As people like to remind me fairly often, I'm small. I stopped growing when I was in middle school, so I'm only 5'2". When it comes to describing me, "short" is usually one of the first words people use, and that doesn't bother me. Being short is a mindset at this point (even if that mindset is a mild Napoleon complex).
What does bother me is when people call me short or small as a compliment. I am constantly praised for taking up less space than the average woman, and I'm given credit for my tininess as if I worked hard to achieve it. People—and guys aren't the only ones guilty of this—love that I give them more room on airplanes, that they can easily look right over my head and that I can squish into the way back seat when we carpool. I'm subject to a lot of "manspreading" because it's expected that I can give up some of the room that I'm not taking up with my own body.
In other ways, though, I take up a little too much space. Besides "short," I get described as blunt or brutally honest or—my personal favorite—savage. In general, I don't hold back my opinions. I participate frequently in class. I take forever to tell stories because I can't stop adding personal commentary. People tend to think these qualities are less endearing than my tiny stature. But why?
I'm taking up too much narrative space. When guys talk for a bit, they're considered outgoing and personable, or at the very least, the fairly neutral description "talkative." However, when the tables are turned and a girl speaks too much, she "never shuts up." Even in an environment like a class discussion, where disagreement and conversation are encouraged, girls often get shut down for voicing an opinion that wouldn't be questioned if it came from one of the guys in the back. For instance, a few weeks ago, after I made a comment in my moral philosophy class, someone leaned over and told me to just write my ideas down instead of saying them. I took up too much space in the conversation; I made myself too visible.

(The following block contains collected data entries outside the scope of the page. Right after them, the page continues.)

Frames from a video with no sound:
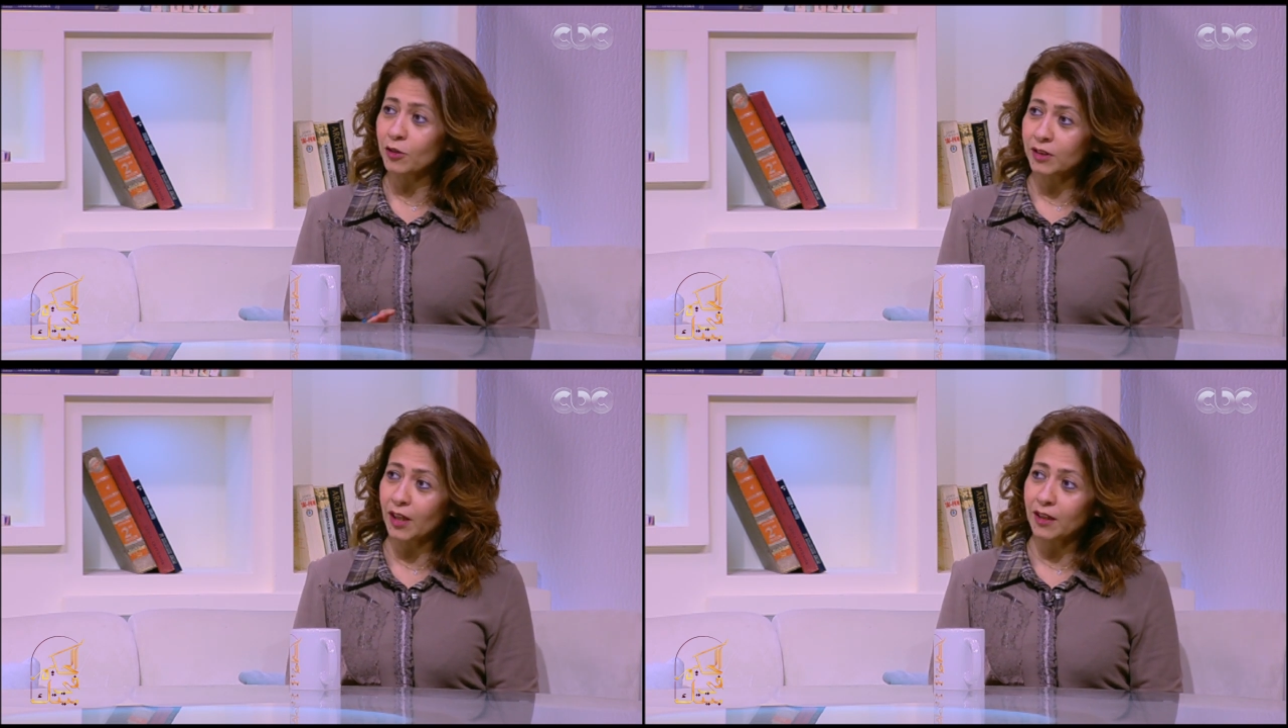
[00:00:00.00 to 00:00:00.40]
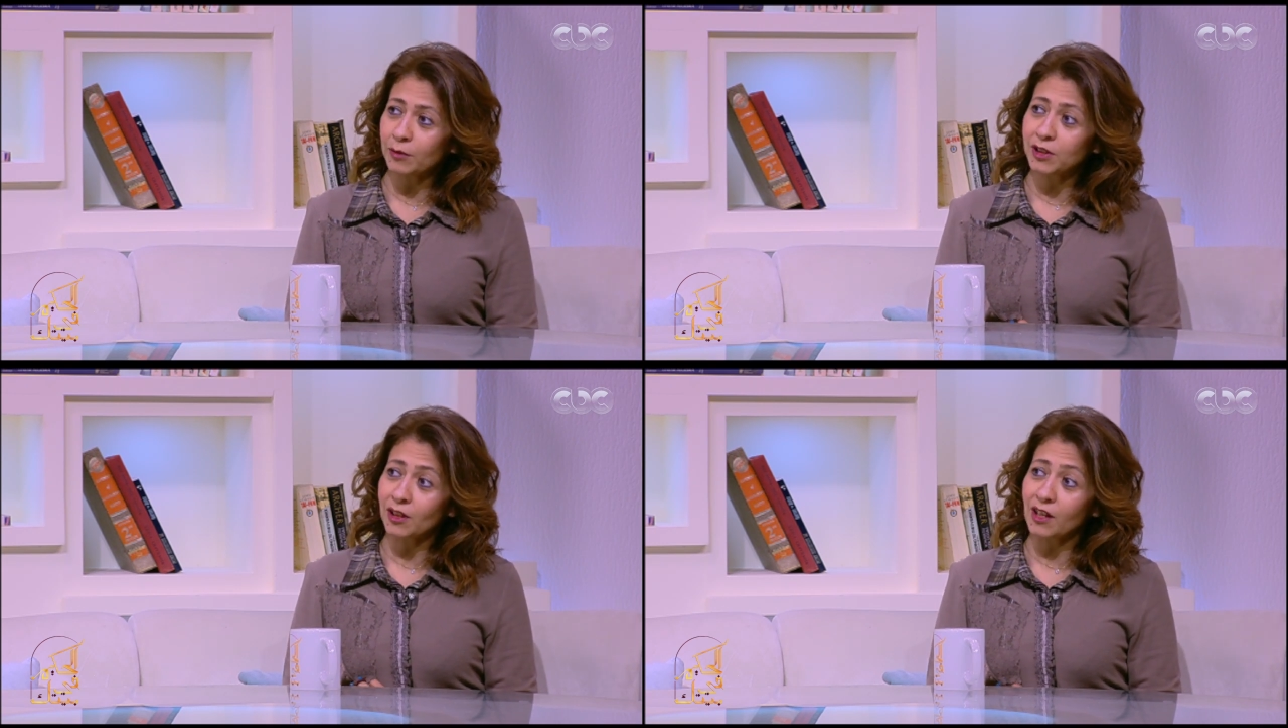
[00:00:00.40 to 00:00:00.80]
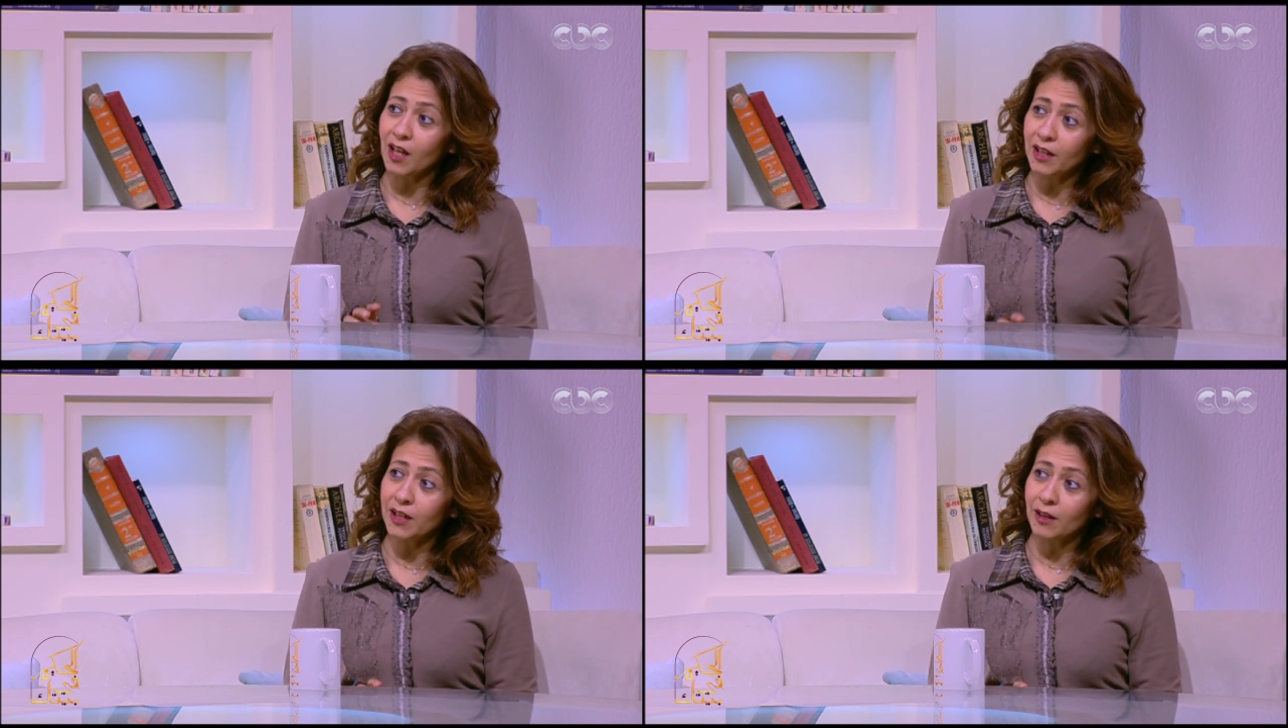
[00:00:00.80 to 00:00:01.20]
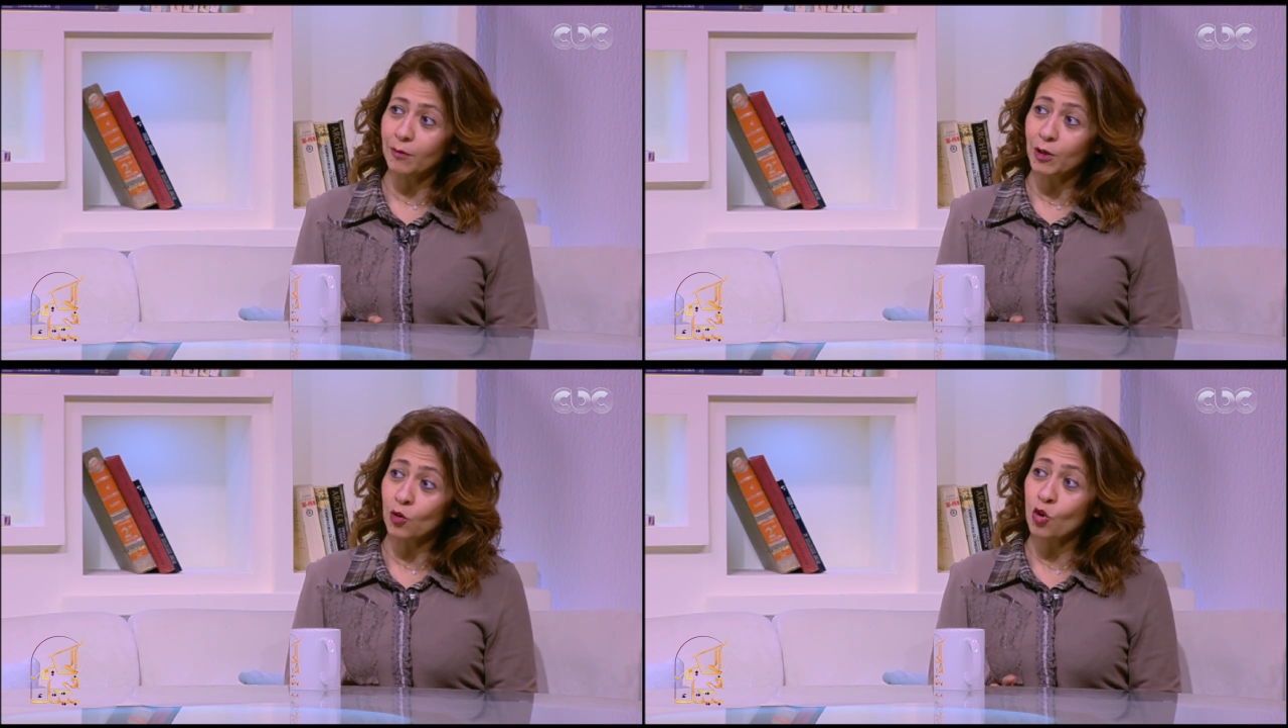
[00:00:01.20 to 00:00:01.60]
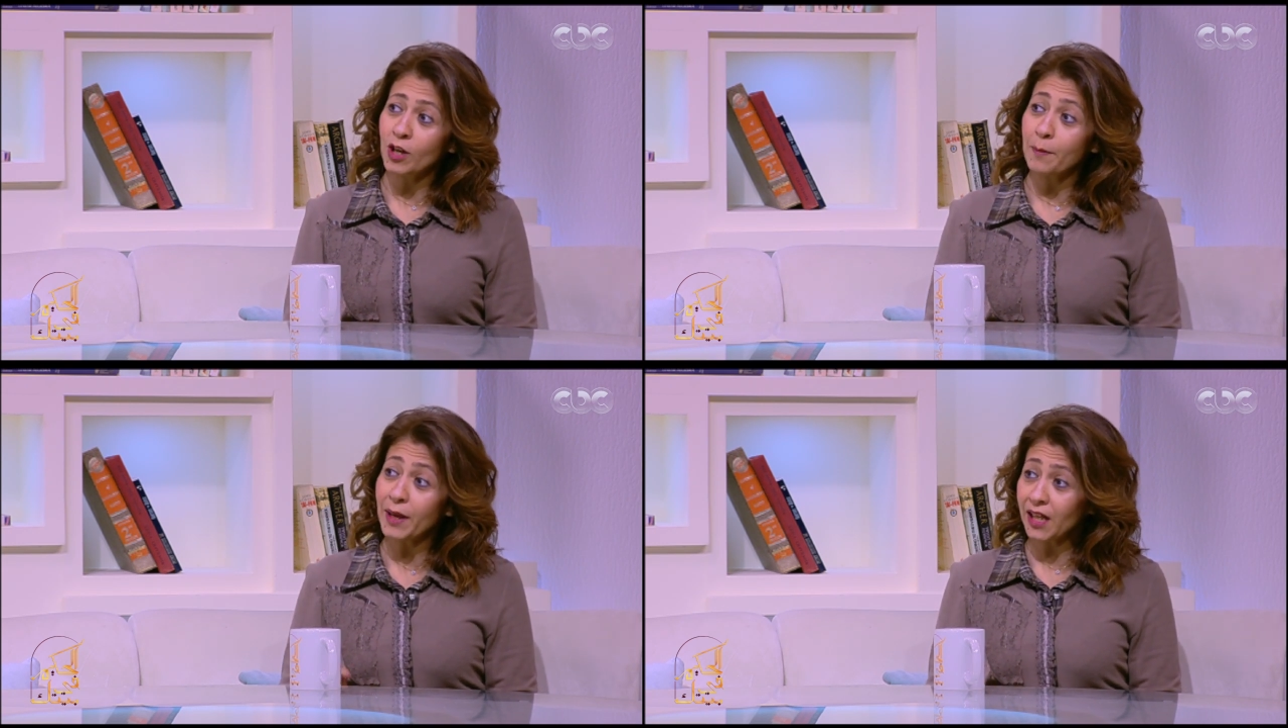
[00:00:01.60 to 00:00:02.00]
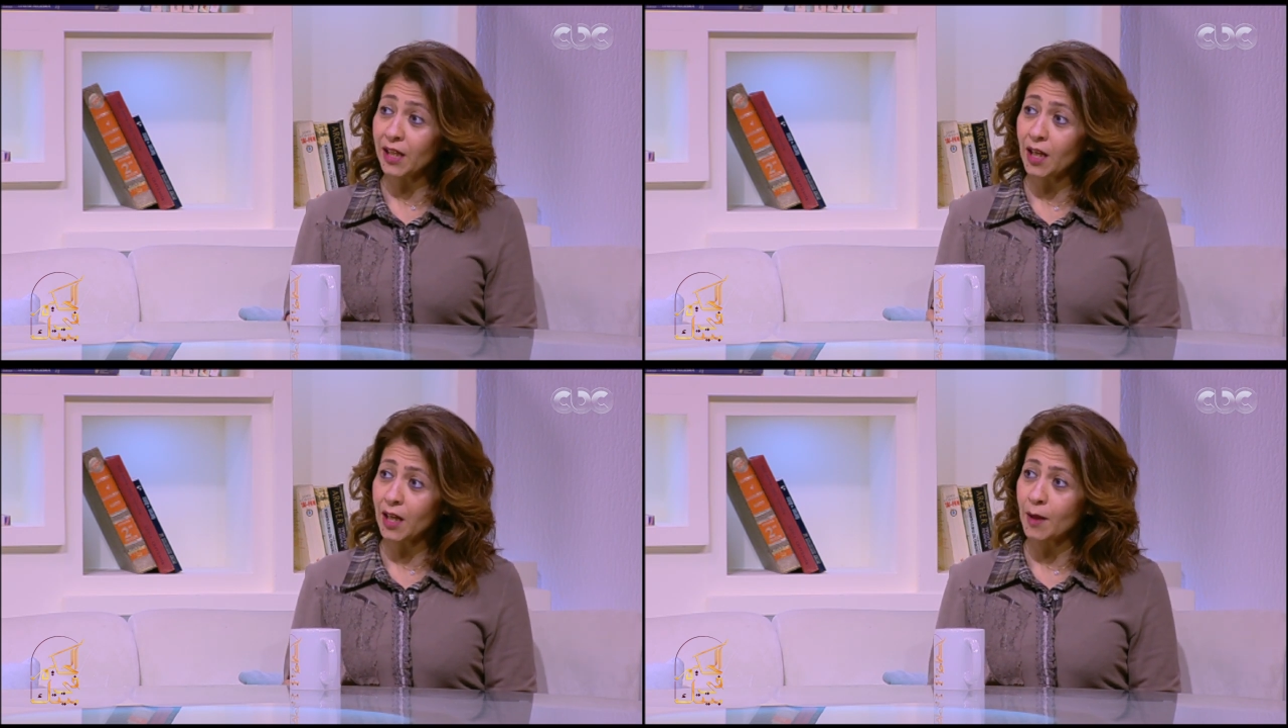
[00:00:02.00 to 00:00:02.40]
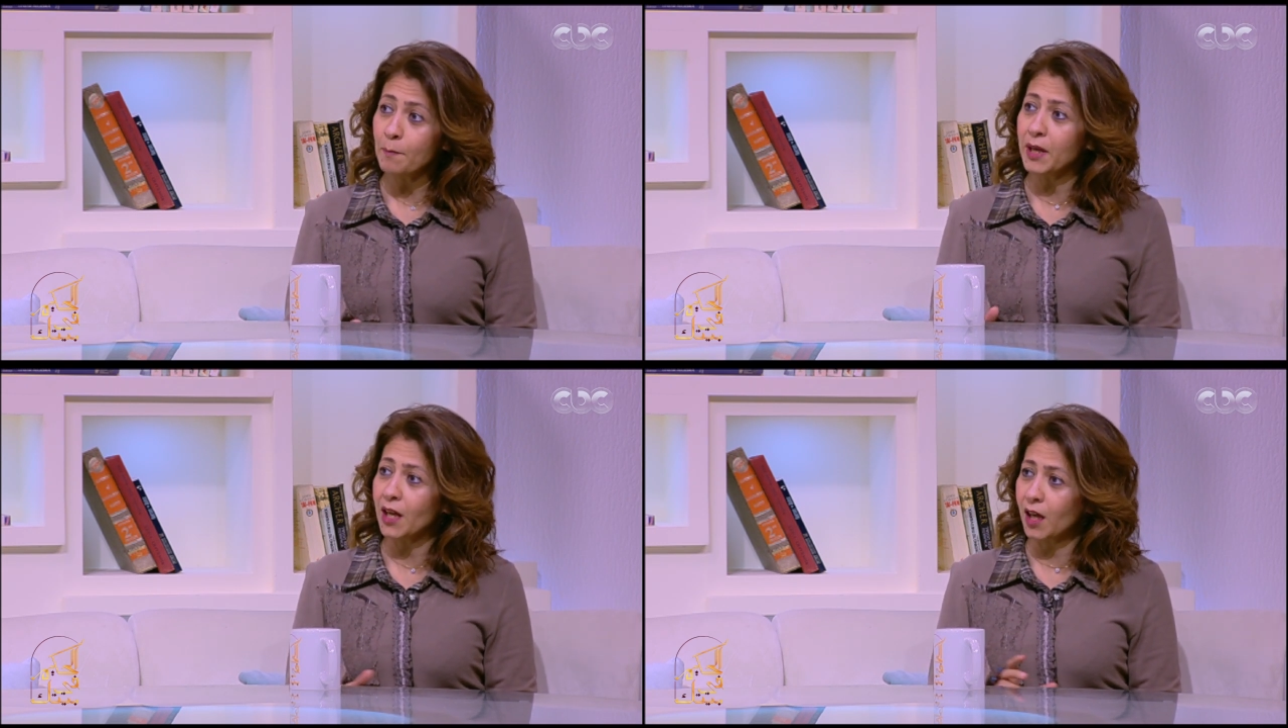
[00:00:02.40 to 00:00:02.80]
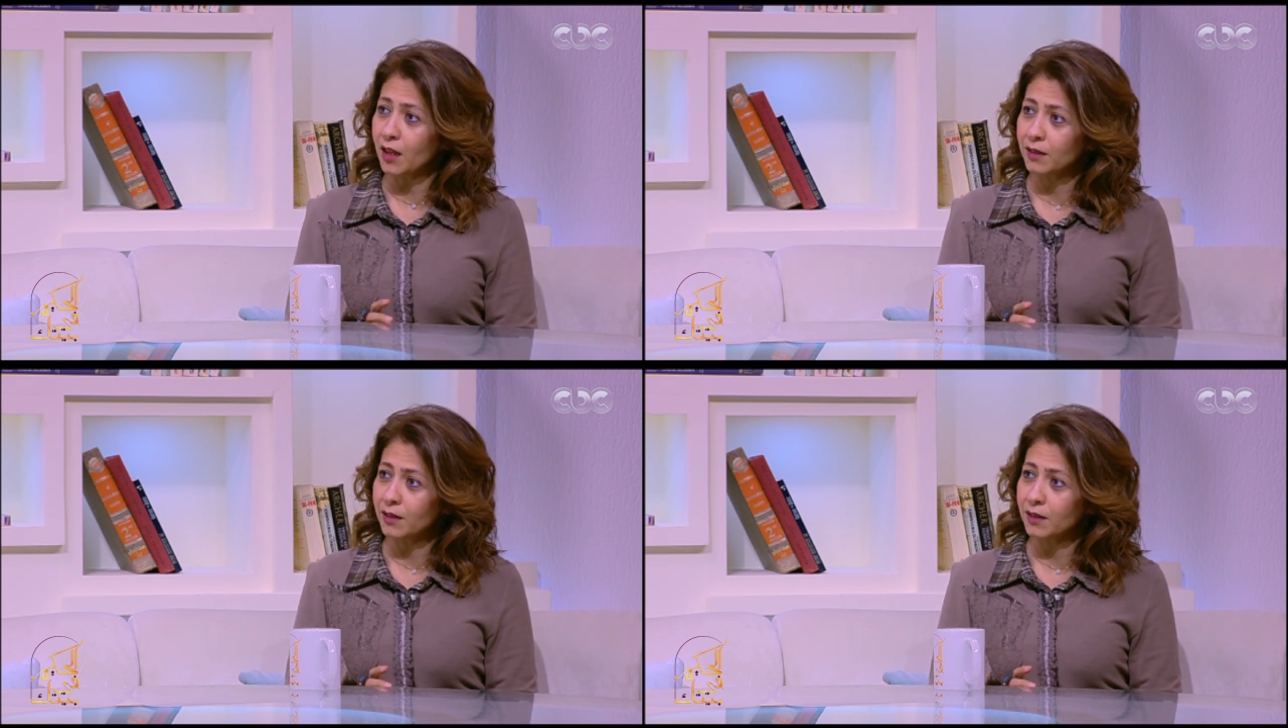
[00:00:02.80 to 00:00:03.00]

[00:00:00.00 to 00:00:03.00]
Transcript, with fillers: وتعالى بيطلع لنا من كل محنه منحهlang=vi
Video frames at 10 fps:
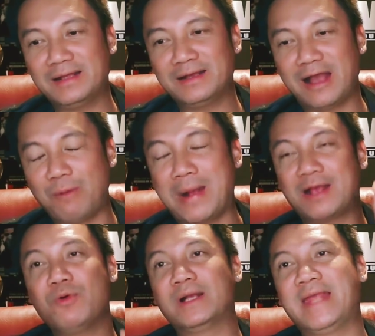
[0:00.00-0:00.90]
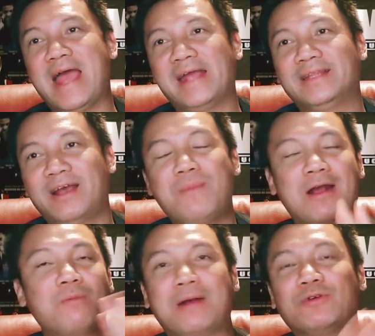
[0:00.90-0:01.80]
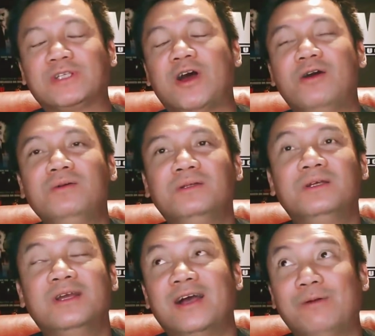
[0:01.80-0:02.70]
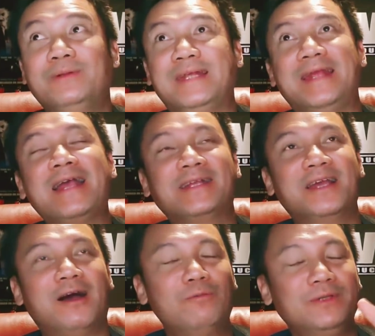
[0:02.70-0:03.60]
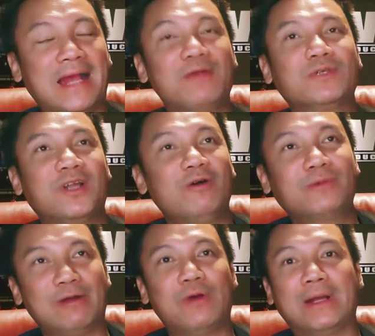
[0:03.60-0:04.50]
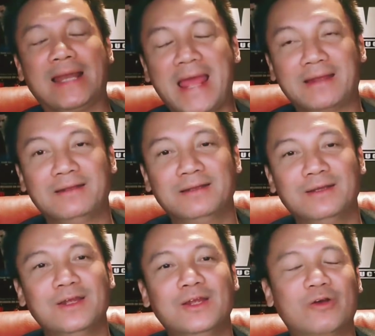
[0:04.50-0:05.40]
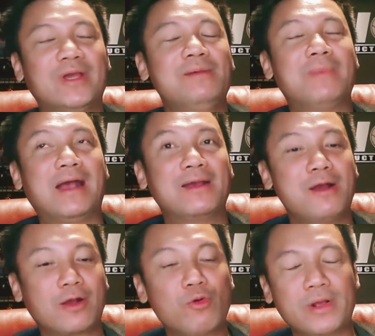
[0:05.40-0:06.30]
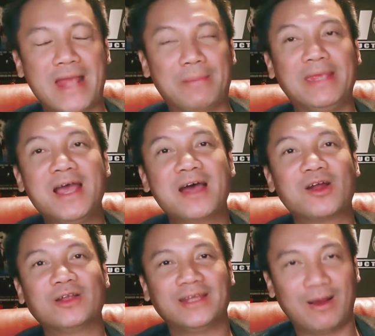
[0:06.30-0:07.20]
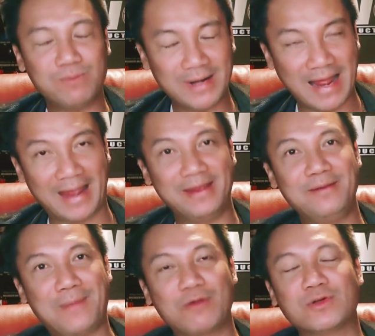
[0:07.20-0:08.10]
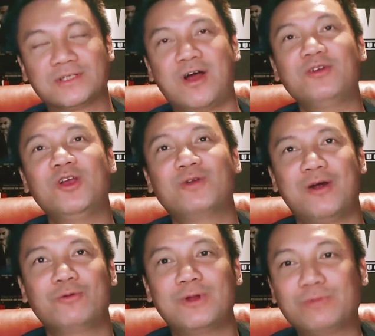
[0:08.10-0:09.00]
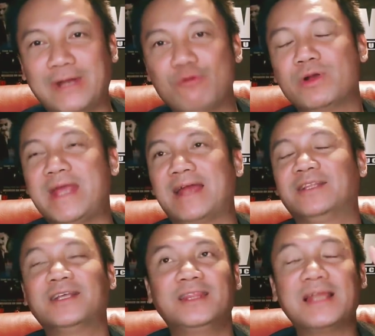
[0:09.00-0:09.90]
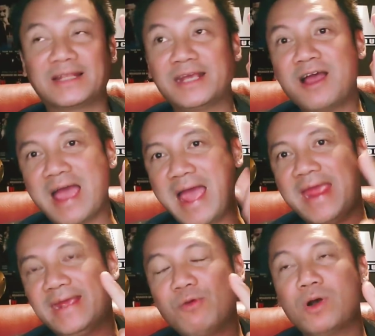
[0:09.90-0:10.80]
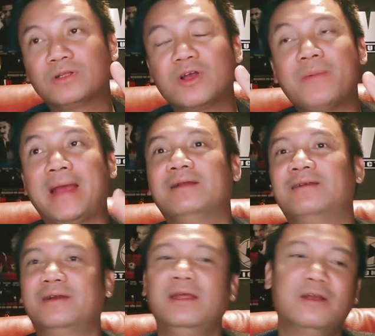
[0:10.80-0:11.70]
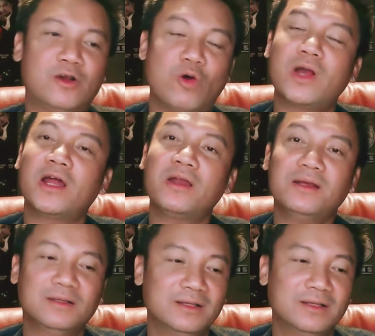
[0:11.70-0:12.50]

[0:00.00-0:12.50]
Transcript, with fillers: ổng mặc cái quần dài thì ổng mà không mặc quần xà lõn ổng gì dắt ổng giặt cái quần xà lõn treo ngoài hành lang rồi khi mà cái, cái quần dài bị dơ rồi thì ổng lại mặc cái quần sò lỏng vô rồi ông treo quần dài tức là chỉ có hai cái quần thôi các bạn khổ cái đó đó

Author Chimamanda Ngozi Adichie said it best in her brilliant and moving TEDx talk: "We teach girls to shrink themselves, to make themselves smaller. We say to girls, 'you can have ambition, but not too much. You should aim to be successful, but not too successful. Otherwise, you would threaten the man.'"
Girls, you shouldn't check yourselves from taking up too much room. You don't need to earn the right to your space. But you do have to fight for it. We live in a society where bigger is better, except when it comes to girls. You are allowed to be visible. Spread out, speak with conviction and revel in the space you take up. It's yours, and yours alone.